WORK TO BE COMPLETED -
Using the records below, write out only the lines from the line containing "[00:04:17.80]" up to and including the line containing "[00:04:20.85]", exactly, with no pictures.

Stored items
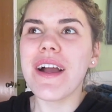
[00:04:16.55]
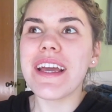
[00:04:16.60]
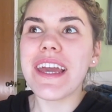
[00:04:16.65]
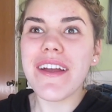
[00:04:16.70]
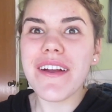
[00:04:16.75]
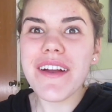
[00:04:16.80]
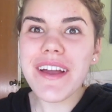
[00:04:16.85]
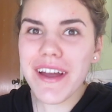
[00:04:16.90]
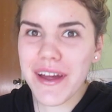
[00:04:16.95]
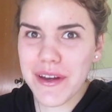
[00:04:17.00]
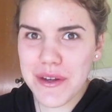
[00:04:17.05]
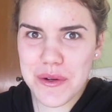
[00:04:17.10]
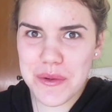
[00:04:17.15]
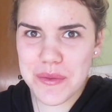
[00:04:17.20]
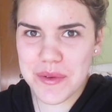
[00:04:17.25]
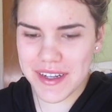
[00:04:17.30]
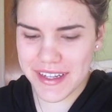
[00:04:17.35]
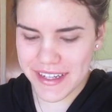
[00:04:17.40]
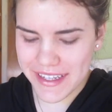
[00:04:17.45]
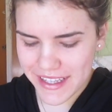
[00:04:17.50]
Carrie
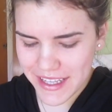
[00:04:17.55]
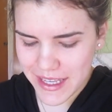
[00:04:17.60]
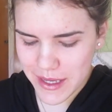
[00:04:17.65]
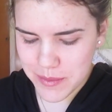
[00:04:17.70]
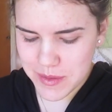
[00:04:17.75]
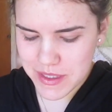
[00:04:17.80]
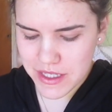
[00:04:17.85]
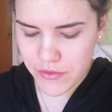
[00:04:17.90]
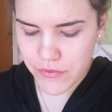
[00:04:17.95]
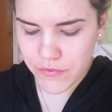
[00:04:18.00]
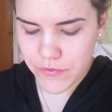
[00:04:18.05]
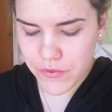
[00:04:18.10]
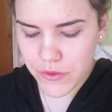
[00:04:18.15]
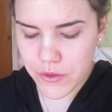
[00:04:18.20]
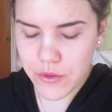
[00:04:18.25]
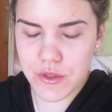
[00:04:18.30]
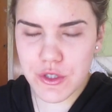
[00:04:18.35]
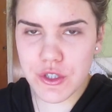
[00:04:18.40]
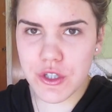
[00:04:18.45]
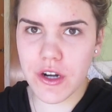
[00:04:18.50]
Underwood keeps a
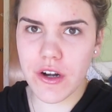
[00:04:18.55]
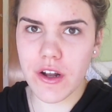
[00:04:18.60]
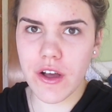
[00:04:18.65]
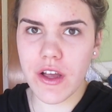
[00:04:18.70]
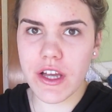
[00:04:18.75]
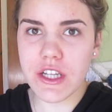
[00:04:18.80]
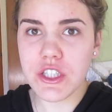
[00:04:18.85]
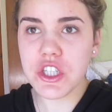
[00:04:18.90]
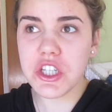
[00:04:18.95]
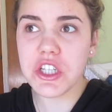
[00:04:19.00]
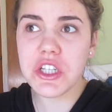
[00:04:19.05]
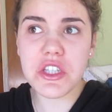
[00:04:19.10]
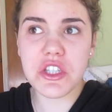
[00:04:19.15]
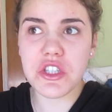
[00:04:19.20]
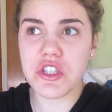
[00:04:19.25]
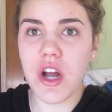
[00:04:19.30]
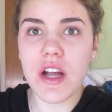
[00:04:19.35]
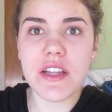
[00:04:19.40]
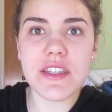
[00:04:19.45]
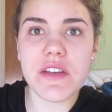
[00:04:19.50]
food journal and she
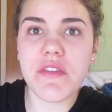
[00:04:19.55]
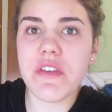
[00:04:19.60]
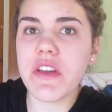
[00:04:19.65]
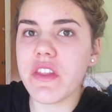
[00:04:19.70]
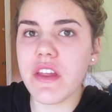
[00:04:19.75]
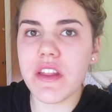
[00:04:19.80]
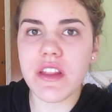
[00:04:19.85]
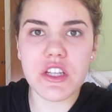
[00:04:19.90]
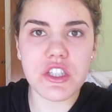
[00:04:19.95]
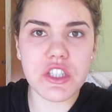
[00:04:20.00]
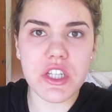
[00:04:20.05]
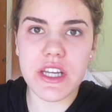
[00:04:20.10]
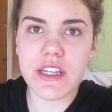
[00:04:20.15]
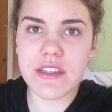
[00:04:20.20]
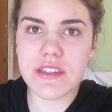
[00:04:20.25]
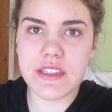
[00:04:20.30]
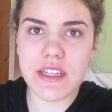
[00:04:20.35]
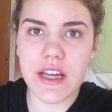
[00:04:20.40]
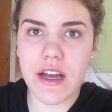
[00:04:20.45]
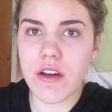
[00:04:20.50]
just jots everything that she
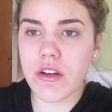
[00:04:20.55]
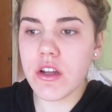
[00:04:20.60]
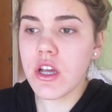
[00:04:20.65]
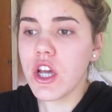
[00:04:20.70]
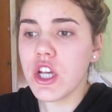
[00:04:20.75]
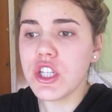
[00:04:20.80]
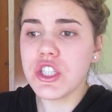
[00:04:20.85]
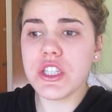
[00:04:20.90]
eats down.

...

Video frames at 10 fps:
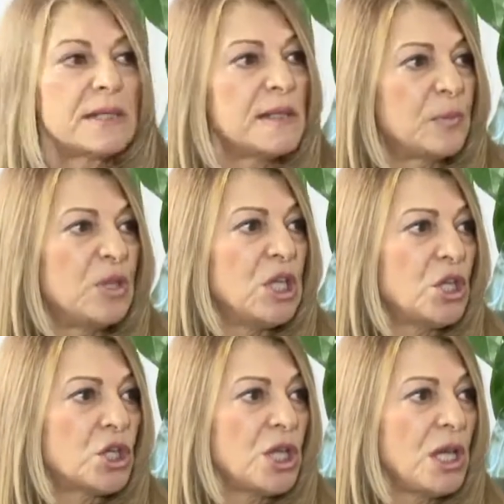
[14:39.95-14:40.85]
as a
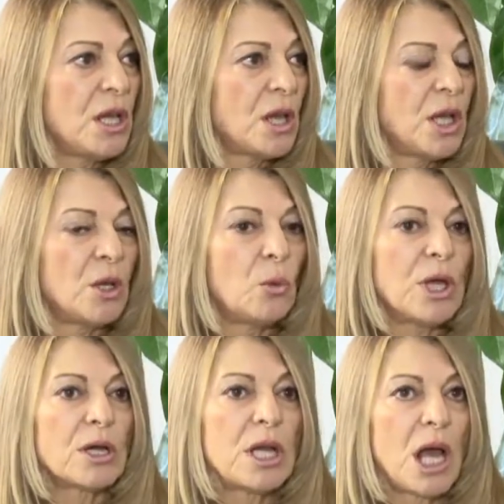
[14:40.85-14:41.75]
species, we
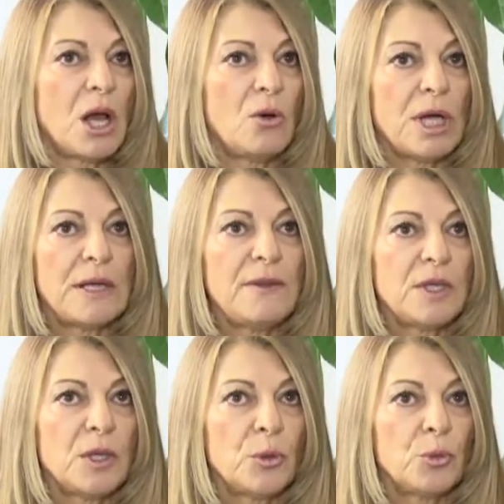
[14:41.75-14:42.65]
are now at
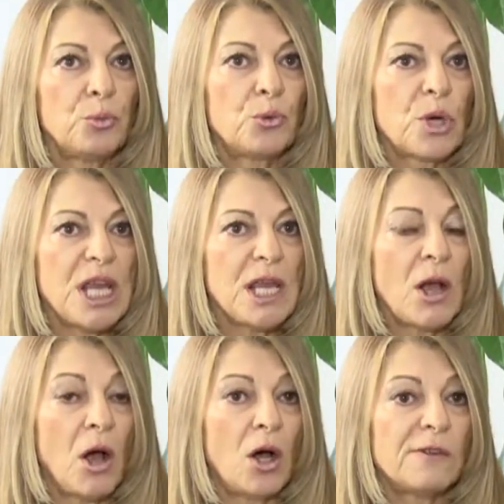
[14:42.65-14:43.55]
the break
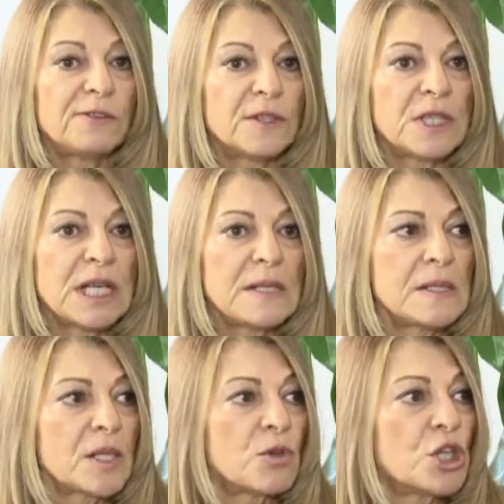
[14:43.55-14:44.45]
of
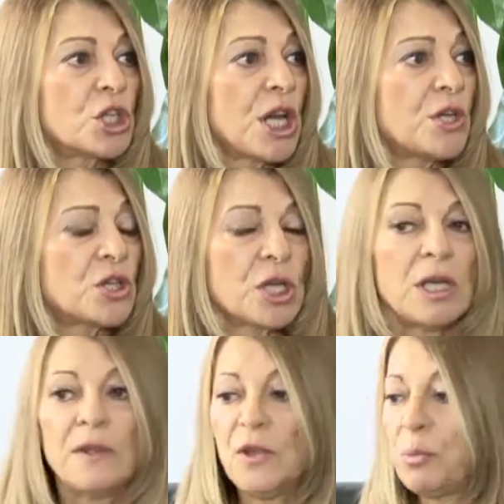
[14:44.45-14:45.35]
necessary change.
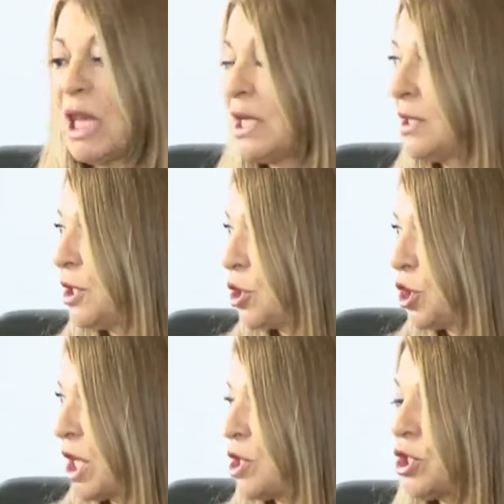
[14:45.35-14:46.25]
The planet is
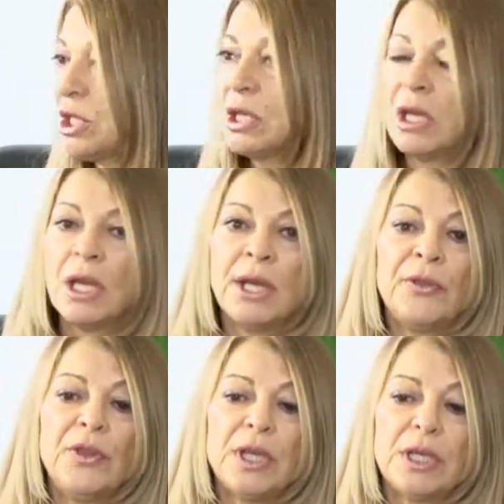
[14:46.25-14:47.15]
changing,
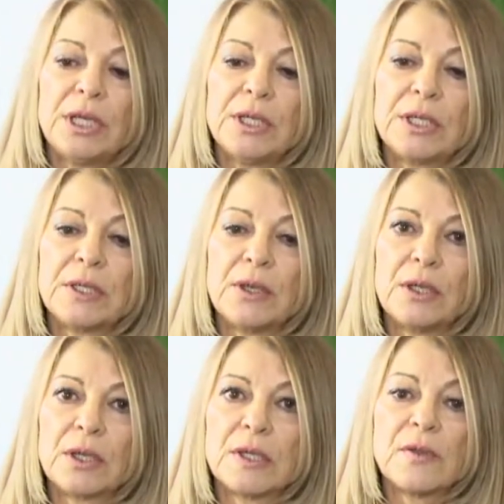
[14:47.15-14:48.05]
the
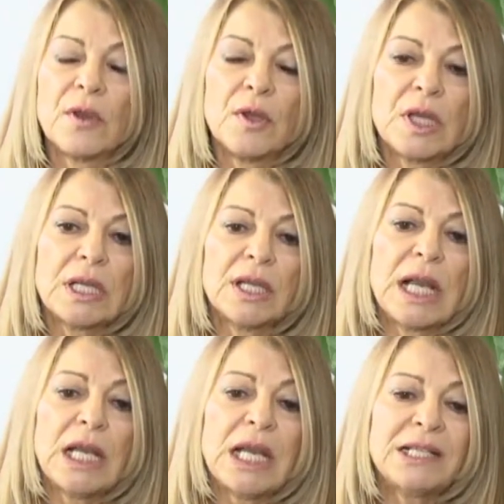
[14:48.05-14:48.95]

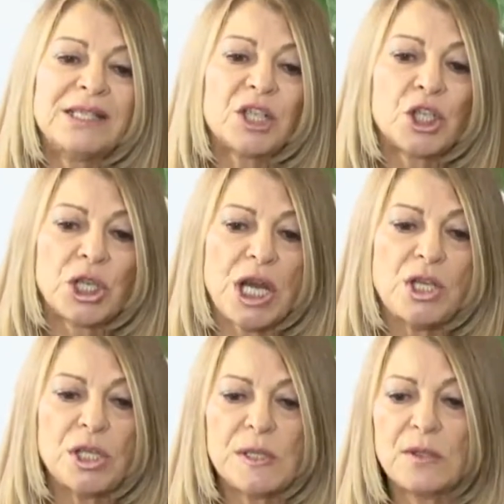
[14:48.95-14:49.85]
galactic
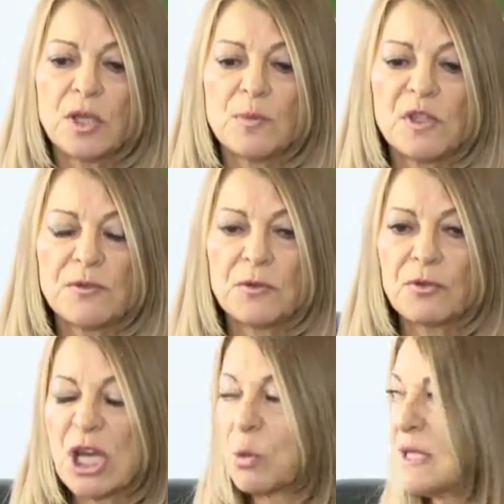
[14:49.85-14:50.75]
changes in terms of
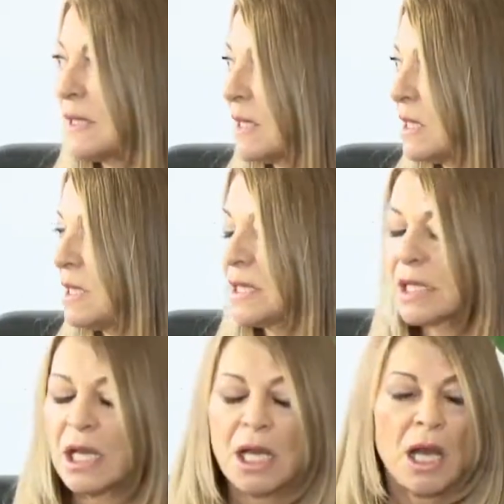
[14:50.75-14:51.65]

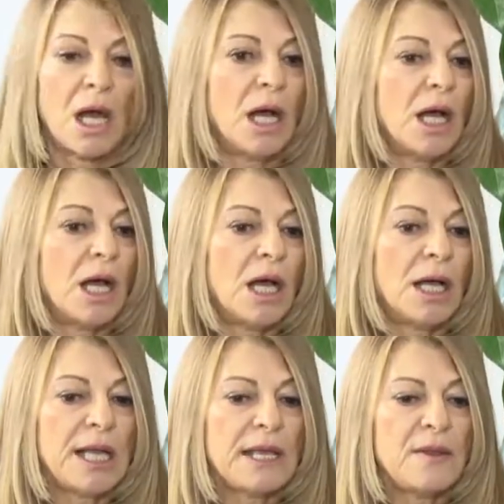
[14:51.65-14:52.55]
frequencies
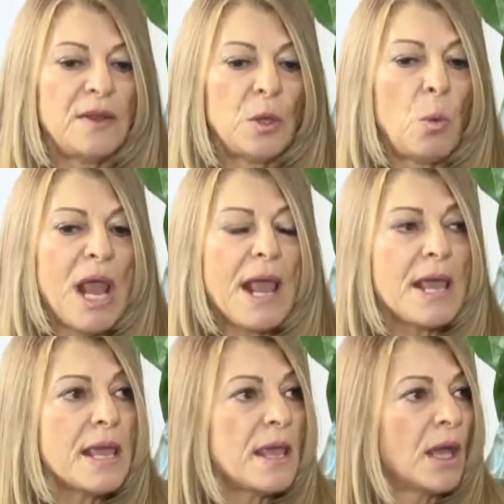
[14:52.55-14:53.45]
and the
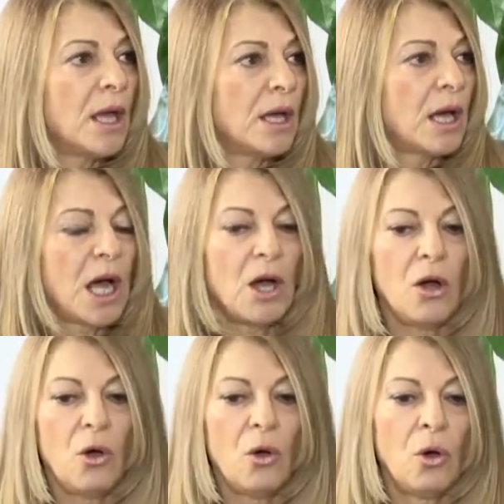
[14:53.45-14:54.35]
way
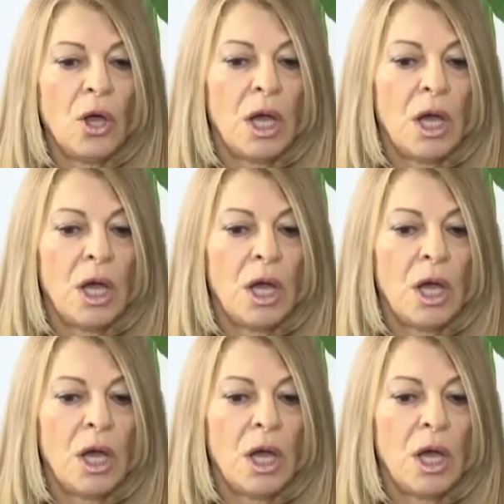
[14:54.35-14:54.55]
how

REPLY TO THE TASK -
[00:04:17.80]
[00:04:17.85]
[00:04:17.90]
[00:04:17.95]
[00:04:18.00]
[00:04:18.05]
[00:04:18.10]
[00:04:18.15]
[00:04:18.20]
[00:04:18.25]
[00:04:18.30]
[00:04:18.35]
[00:04:18.40]
[00:04:18.45]
[00:04:18.50]
Underwood keeps a
[00:04:18.55]
[00:04:18.60]
[00:04:18.65]
[00:04:18.70]
[00:04:18.75]
[00:04:18.80]
[00:04:18.85]
[00:04:18.90]
[00:04:18.95]
[00:04:19.00]
[00:04:19.05]
[00:04:19.10]
[00:04:19.15]
[00:04:19.20]
[00:04:19.25]
[00:04:19.30]
[00:04:19.35]
[00:04:19.40]
[00:04:19.45]
[00:04:19.50]
food journal and she
[00:04:19.55]
[00:04:19.60]
[00:04:19.65]
[00:04:19.70]
[00:04:19.75]
[00:04:19.80]
[00:04:19.85]
[00:04:19.90]
[00:04:19.95]
[00:04:20.00]
[00:04:20.05]
[00:04:20.10]
[00:04:20.15]
[00:04:20.20]
[00:04:20.25]
[00:04:20.30]
[00:04:20.35]
[00:04:20.40]
[00:04:20.45]
[00:04:20.50]
just jots everything that she
[00:04:20.55]
[00:04:20.60]
[00:04:20.65]
[00:04:20.70]
[00:04:20.75]
[00:04:20.80]
[00:04:20.85]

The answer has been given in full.